WHAT YOU ARE ASKED TO DO>
The output should match, line for line, the records from the line containing "[0:00.80-0:01.00]" through the line containing "Transcript: I'm going", with every picture left out.
═══ ENTRIES PROVIDED ═══
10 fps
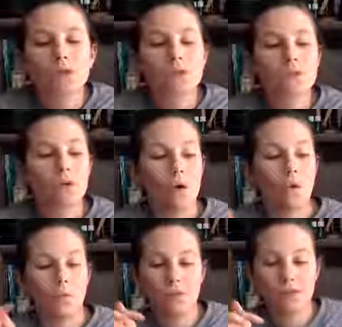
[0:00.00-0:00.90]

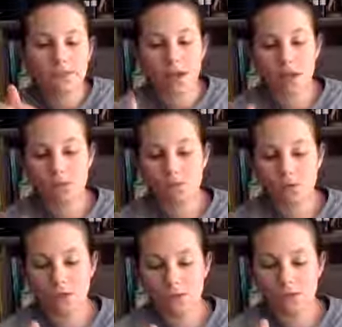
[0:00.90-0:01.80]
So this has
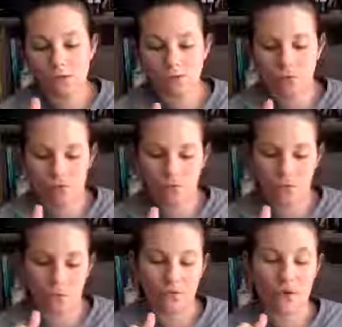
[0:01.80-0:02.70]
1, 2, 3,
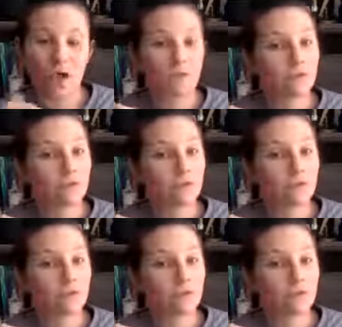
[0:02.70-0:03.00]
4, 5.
═══
═══ ENTRIES PROVIDED ═══
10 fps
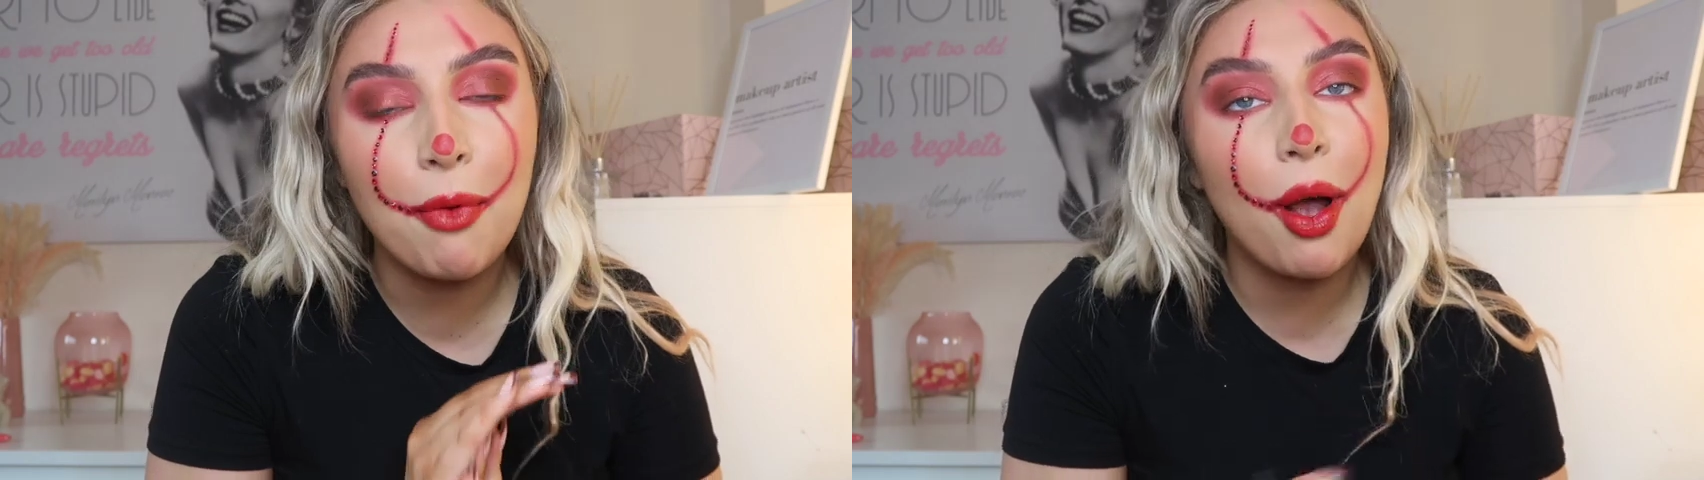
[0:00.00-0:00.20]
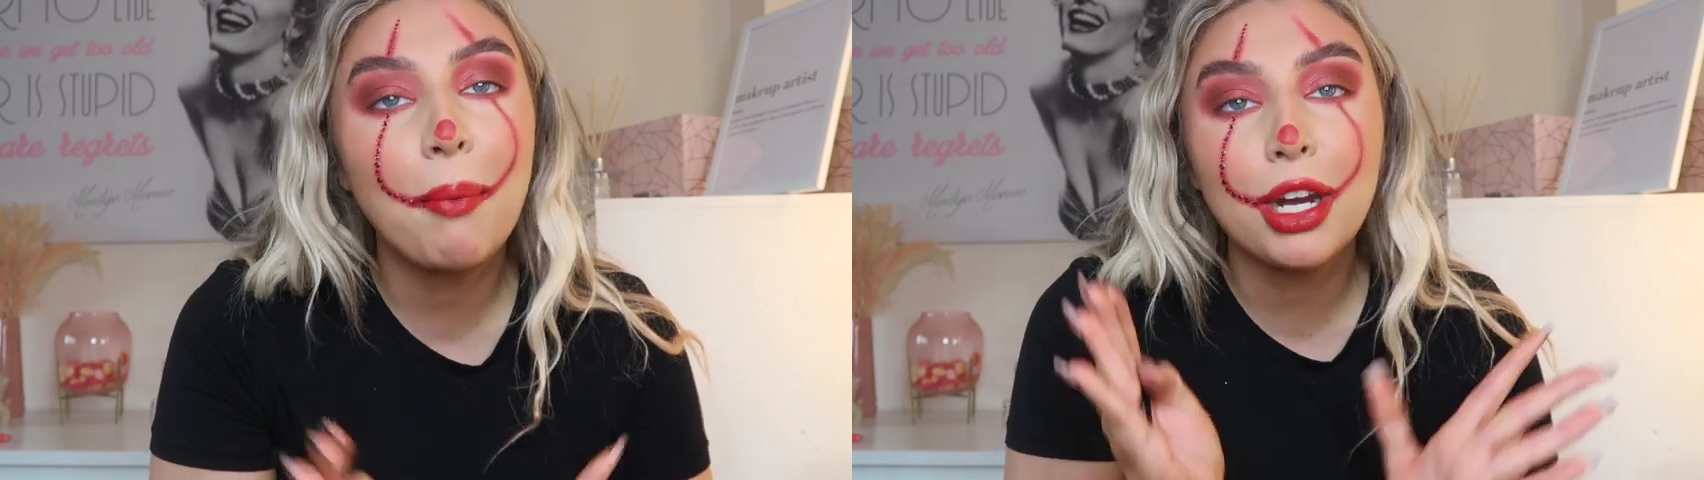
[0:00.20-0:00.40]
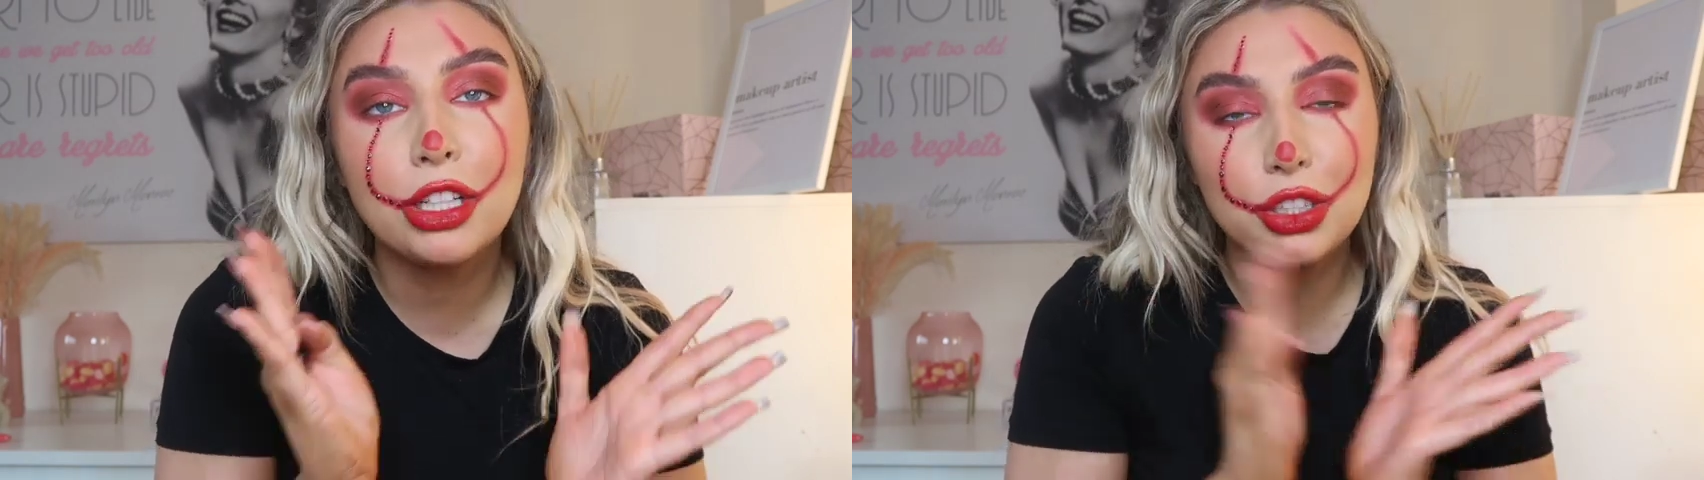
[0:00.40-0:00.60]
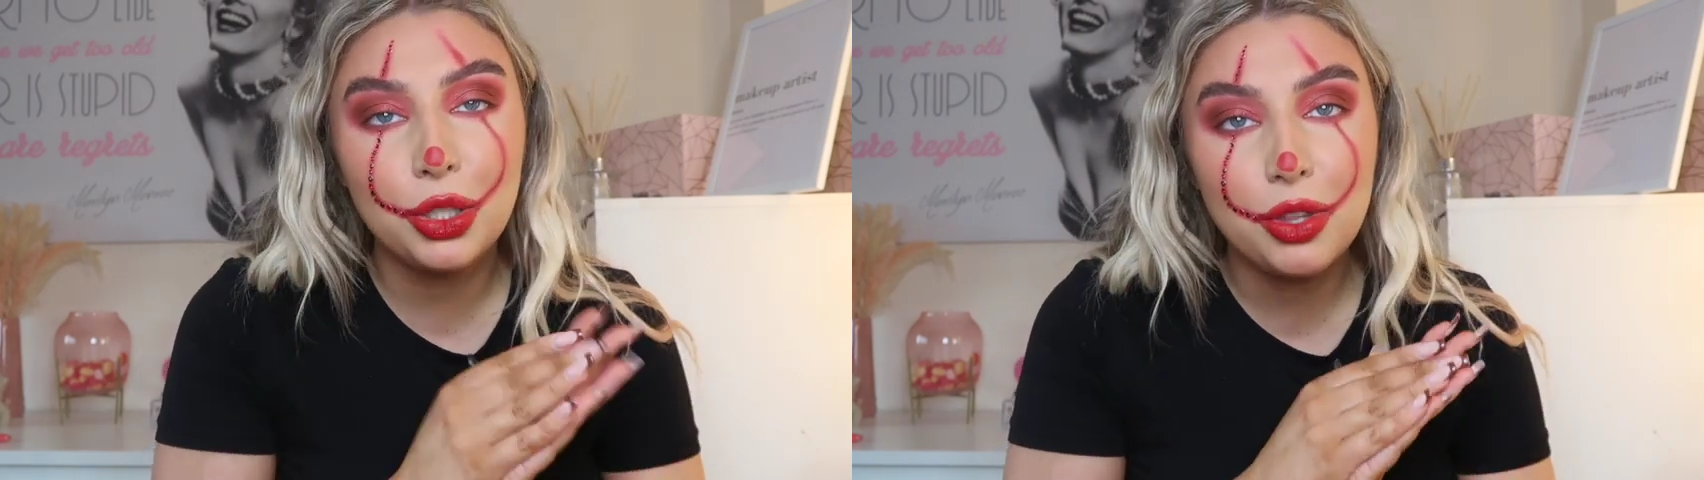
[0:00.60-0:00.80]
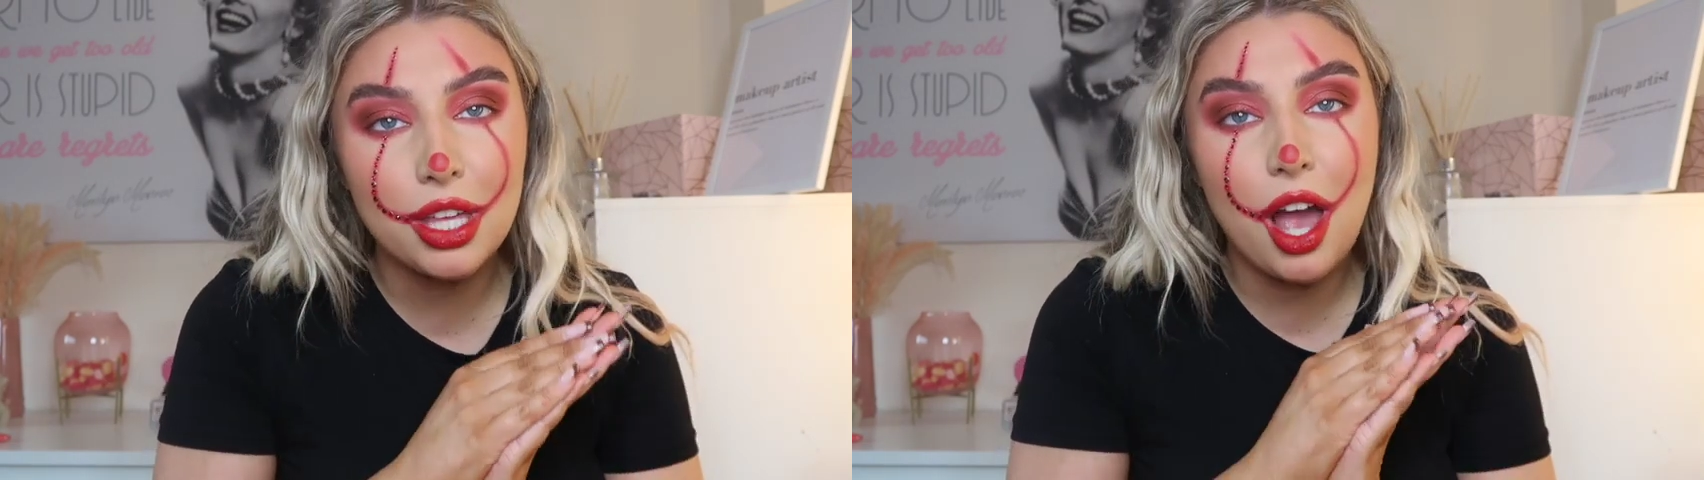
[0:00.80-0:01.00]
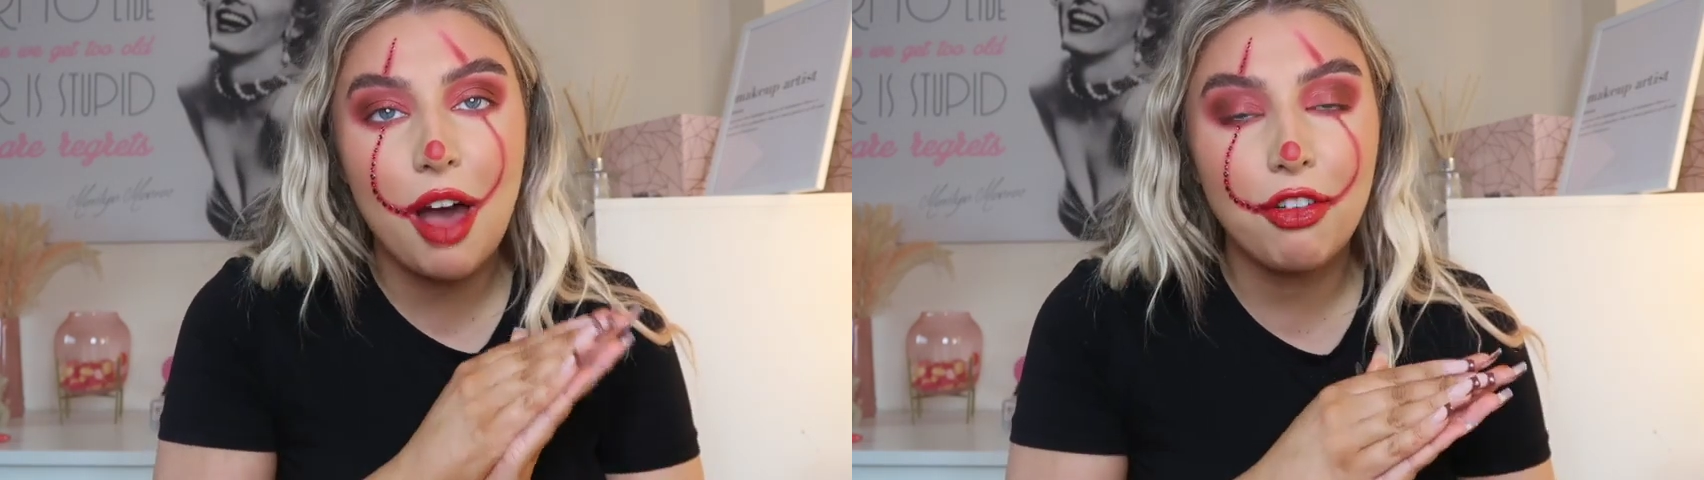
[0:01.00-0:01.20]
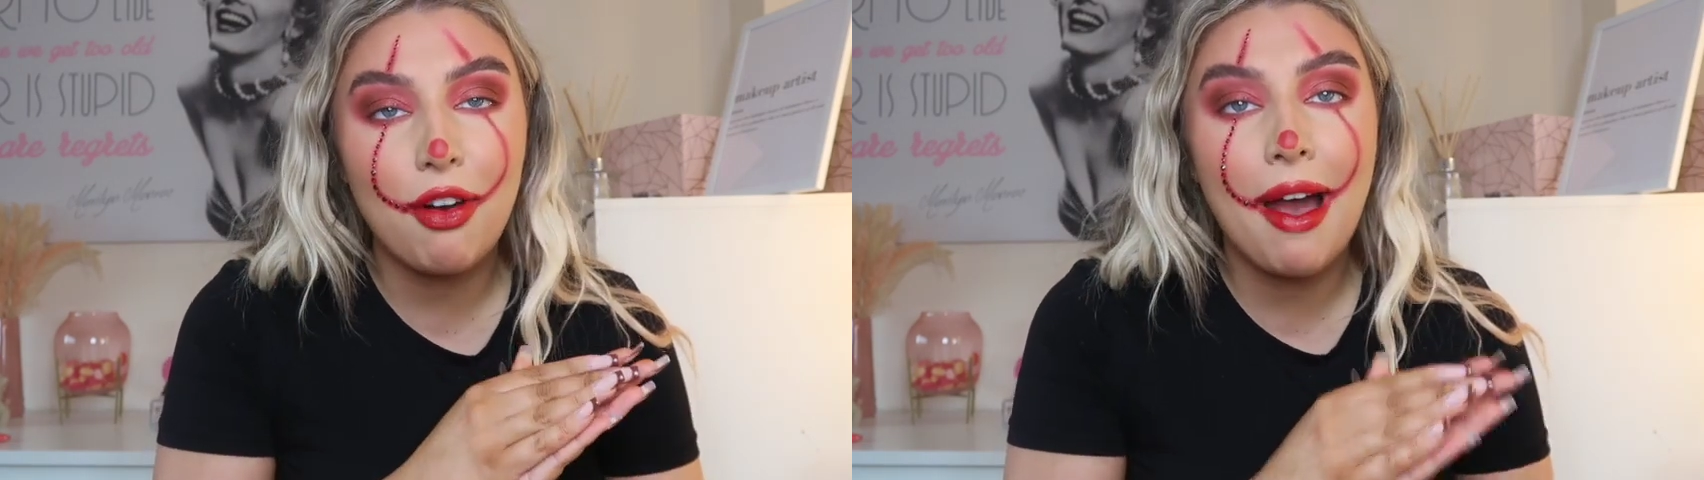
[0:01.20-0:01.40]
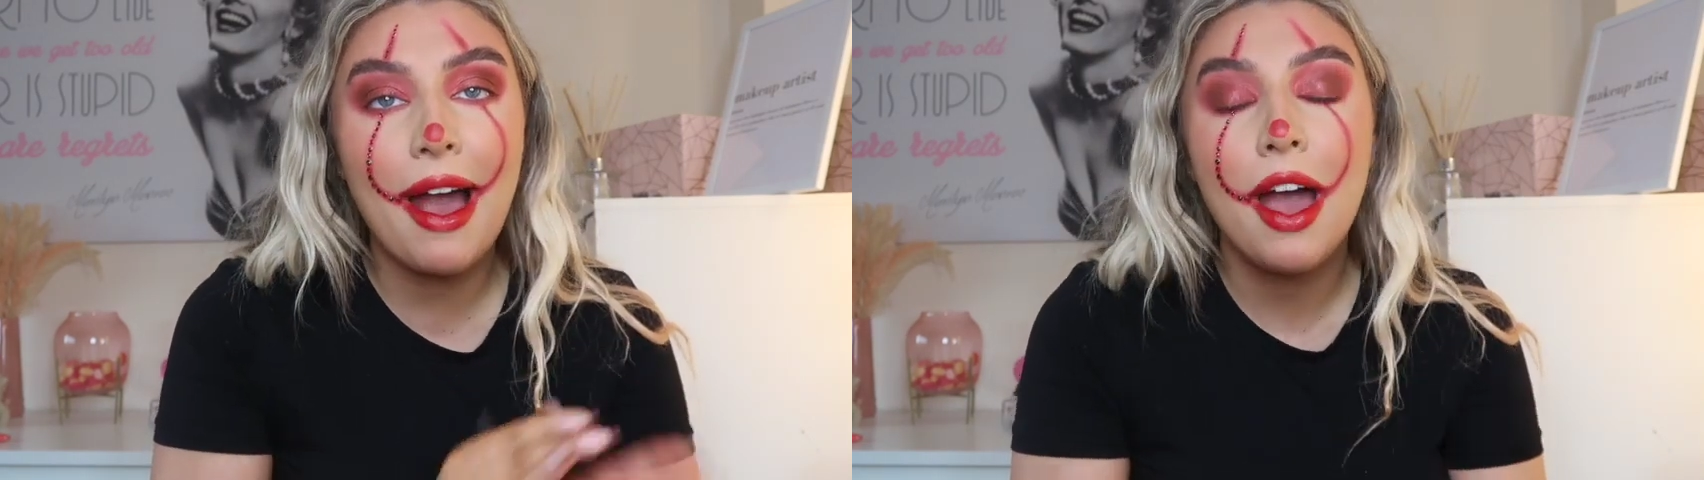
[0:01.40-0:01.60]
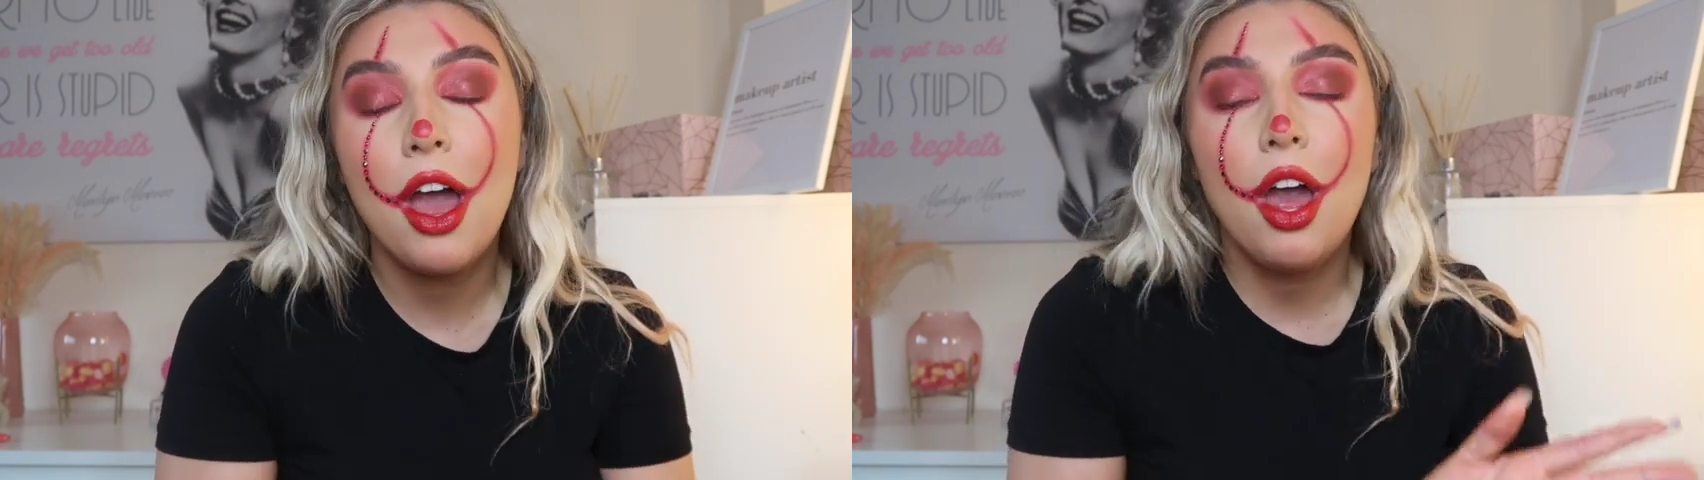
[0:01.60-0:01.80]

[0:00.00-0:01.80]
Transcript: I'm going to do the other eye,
═══
TASK RESPONSE>
[0:00.80-0:01.00]
[0:01.00-0:01.20]
[0:01.20-0:01.40]
[0:01.40-0:01.60]
[0:01.60-0:01.80]

[0:00.00-0:01.80]
Transcript: I'm going to do the other eye,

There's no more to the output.